変なハゲを体術スキルで殴り倒す、ダサいピアス野郎の顎を打ち砕く、いかにもモブ顔なやつを愛剣で突く。

 

「クソが!」

 

いい加減飽きてきたところに1人仲間を踏み越えて俺に剣を届かせた。

 

「オラァ!どうだ!」

「仲間を足蹴にするってのは関心しねえな!それに、この程度のレアリティの武器でどんな傷をつけられると思ってたんだ?」

「ハァ!?」

 

技術に免じて払腰をかけるだけで許してやる。

 

「あと2人か?来いや!」

「く…」

「…や、やってられるか!逃げるぞ!」

 

「残念、行き止まりだよ。俺も依頼があるもんでな、逃がせないんだ。さ、監獄行きだ。」

 

キリト、ナイスだ。

 

「お前も意地悪いよな。どんだけ斬られてもどうせ自動回復でHP戻っただろ。」

「なに、ぶちのめしたくなったからな。」

 

「なによそれ…チートじゃない…」

「ここが現実なら15人に囲まれちゃボッコボコだろうな。」

 

俺だって現実にいた頃は喧嘩はしたけどタイマンが基本だ。リンチされそうならすぐ逃げた。

 

「でも、ここはゲームの中なんだよ。いくら現実っぽく見えてもな。だからレベル差が理不尽な力量を作ることもある。」

「なによ…何者なのよ!アンタ!」

「知りたいなら名乗らせてもらおう。先日から攻略組参加、セルキ。今後とも宜しくはしたくないね。二度と見たくない。」

「こ、攻略組…」

「さあ、黒鉄宮に行ってもらおうか。お仲間はもう行ったみたいだぞ。あと、殺すなんてのはな、自分自身が殺しあって始めて使えよ。

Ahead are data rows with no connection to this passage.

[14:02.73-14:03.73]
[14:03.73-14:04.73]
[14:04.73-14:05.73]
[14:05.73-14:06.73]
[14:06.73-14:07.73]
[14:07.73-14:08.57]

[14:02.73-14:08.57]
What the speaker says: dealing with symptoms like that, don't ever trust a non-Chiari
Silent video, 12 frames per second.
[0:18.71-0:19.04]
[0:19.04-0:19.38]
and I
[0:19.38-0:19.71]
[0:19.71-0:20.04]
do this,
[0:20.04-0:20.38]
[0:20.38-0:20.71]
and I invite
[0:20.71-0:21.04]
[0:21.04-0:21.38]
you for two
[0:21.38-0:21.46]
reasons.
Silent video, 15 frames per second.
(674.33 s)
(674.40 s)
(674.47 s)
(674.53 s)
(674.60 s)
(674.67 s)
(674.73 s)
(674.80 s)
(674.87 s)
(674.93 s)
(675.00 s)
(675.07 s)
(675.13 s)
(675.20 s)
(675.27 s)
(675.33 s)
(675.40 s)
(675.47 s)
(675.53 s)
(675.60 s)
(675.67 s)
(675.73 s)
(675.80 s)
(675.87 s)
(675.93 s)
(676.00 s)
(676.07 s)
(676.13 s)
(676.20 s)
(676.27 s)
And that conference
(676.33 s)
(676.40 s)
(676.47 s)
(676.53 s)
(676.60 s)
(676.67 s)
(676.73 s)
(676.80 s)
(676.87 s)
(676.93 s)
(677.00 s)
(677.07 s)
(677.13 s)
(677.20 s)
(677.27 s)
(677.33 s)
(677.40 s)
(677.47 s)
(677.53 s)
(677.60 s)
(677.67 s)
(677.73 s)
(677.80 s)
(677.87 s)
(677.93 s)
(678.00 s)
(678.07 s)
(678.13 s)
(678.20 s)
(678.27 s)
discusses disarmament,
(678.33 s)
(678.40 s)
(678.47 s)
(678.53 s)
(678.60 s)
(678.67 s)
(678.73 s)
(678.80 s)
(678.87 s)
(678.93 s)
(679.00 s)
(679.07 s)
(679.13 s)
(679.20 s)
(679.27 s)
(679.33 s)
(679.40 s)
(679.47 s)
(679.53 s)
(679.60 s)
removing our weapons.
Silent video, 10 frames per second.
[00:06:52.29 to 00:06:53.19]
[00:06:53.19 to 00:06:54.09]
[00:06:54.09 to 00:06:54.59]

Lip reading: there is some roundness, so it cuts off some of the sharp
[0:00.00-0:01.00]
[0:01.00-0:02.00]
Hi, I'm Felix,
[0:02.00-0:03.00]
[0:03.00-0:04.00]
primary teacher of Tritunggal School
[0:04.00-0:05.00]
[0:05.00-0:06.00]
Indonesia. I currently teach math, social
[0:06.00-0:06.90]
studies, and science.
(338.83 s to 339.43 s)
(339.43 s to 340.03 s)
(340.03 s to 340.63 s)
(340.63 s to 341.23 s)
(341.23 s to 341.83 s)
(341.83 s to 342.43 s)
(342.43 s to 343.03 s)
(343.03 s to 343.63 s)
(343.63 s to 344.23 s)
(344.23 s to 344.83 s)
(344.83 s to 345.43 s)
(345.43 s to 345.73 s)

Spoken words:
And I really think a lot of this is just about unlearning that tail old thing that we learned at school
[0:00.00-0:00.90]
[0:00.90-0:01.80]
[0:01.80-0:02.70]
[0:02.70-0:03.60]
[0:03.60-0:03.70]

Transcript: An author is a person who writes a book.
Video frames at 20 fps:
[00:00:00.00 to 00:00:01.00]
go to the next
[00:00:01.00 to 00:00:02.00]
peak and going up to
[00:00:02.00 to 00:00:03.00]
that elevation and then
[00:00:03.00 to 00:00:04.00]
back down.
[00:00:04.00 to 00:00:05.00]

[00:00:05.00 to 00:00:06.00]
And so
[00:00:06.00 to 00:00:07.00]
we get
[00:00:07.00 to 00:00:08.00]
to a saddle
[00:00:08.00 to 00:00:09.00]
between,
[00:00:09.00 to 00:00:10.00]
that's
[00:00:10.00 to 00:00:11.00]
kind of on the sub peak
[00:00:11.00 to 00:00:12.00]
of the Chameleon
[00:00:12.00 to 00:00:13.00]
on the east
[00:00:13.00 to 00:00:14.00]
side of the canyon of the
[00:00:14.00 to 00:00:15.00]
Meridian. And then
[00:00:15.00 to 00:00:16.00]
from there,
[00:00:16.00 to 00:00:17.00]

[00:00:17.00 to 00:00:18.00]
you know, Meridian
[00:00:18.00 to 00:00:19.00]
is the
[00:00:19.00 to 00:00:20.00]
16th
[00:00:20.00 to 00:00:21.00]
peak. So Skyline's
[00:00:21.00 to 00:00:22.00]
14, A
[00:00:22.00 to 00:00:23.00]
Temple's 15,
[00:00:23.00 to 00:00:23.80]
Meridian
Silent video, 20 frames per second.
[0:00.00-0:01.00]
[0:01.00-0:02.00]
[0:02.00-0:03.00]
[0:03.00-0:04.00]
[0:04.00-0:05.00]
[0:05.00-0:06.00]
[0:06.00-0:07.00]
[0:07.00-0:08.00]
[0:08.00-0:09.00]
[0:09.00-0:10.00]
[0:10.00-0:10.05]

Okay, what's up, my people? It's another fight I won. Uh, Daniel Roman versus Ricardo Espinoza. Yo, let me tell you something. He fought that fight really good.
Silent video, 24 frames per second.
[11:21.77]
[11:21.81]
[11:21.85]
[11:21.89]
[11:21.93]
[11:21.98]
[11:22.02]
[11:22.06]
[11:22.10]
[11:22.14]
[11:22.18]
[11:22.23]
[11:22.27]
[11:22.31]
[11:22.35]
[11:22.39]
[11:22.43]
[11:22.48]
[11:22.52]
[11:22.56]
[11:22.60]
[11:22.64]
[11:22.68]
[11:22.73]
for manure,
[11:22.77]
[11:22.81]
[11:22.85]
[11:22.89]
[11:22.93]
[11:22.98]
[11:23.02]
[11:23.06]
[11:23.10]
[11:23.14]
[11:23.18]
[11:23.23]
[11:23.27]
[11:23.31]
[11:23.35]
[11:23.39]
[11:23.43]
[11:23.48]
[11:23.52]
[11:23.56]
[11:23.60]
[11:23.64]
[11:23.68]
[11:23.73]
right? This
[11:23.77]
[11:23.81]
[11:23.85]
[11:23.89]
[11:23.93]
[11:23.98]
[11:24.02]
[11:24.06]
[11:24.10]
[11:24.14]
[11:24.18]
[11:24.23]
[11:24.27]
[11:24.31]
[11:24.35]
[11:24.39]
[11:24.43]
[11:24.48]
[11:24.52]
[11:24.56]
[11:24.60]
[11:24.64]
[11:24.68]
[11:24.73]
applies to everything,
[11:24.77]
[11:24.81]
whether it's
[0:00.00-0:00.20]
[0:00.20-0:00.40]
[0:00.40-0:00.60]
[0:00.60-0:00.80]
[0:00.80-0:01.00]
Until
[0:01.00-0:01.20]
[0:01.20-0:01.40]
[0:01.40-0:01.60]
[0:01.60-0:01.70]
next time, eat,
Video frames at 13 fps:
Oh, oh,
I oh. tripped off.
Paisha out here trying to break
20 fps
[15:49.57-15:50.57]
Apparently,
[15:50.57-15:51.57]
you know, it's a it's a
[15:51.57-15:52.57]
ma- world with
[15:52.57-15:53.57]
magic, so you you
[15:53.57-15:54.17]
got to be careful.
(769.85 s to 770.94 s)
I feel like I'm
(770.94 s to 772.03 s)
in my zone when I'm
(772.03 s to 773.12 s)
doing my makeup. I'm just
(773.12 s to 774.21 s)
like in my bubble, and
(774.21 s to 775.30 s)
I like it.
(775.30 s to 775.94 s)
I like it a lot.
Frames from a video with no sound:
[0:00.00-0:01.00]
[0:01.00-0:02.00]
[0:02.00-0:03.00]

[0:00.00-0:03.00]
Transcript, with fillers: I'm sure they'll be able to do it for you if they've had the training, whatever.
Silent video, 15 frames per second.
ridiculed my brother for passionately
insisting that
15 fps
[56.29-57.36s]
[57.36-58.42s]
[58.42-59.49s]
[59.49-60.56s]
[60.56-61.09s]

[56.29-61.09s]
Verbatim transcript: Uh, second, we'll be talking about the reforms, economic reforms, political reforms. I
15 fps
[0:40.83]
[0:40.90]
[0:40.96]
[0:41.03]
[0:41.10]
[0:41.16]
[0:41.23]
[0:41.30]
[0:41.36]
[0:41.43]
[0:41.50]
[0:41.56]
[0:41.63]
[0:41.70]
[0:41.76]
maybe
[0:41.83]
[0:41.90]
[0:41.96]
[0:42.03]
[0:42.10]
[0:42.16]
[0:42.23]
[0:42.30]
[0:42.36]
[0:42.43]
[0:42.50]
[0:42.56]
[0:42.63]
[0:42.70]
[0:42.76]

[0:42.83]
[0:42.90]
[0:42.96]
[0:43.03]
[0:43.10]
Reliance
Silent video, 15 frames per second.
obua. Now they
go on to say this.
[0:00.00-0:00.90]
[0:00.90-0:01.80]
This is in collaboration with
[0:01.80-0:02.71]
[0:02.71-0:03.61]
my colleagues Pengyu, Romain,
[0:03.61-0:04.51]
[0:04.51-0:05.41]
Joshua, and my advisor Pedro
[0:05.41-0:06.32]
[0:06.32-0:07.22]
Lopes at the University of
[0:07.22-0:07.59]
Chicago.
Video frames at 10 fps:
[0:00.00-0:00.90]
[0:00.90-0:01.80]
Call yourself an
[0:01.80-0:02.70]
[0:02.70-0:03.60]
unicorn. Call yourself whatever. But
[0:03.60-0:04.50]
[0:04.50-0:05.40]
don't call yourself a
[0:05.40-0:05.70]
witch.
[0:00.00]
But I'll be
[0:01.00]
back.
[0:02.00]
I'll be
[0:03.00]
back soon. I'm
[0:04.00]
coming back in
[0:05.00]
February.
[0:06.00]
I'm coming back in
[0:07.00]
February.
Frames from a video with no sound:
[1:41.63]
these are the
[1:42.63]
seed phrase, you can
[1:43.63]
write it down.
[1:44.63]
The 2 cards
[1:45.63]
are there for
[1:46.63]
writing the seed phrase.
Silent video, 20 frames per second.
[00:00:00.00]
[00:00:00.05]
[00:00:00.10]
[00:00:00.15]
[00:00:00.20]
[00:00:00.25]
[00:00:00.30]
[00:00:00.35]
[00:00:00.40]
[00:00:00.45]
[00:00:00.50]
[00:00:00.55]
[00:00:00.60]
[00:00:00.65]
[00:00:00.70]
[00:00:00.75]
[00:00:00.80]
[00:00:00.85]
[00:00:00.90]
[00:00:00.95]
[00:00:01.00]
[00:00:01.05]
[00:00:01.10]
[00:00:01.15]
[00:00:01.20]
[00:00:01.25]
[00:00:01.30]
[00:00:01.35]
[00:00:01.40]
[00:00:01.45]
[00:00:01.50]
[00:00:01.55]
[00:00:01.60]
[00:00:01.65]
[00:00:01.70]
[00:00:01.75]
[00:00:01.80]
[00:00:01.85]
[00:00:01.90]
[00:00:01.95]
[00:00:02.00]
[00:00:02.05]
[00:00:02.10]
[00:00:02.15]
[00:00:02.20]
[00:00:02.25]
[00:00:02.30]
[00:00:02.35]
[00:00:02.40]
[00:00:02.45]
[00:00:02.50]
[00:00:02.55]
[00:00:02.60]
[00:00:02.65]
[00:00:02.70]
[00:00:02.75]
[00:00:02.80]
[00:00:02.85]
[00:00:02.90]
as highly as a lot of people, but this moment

そんな軽い言葉じゃねえ。」

「くそっ!くっそお!みてな!必ずアンタを…」

「じゃあなクソビッチ。」

 

最後の言葉は聞こえなかったけれど反省しないやつだな。なんとなくわかる。

 

「おつかれ。」

「キリトもな。シリカちゃん、大丈夫だった?」

「は、はい!やっぱりセルキさんすごく強いですね!かっこよかったです!」

「え?」

「え?かっこよかったですよ?」

「よ、」

「よ?」

「よっしゃあああ!カッコイイって!カッコイイって!これだけで戦った甲斐あったわ!」

 

階層中に再び俺の魂の叫びが響いた。全く内容は違うけどな。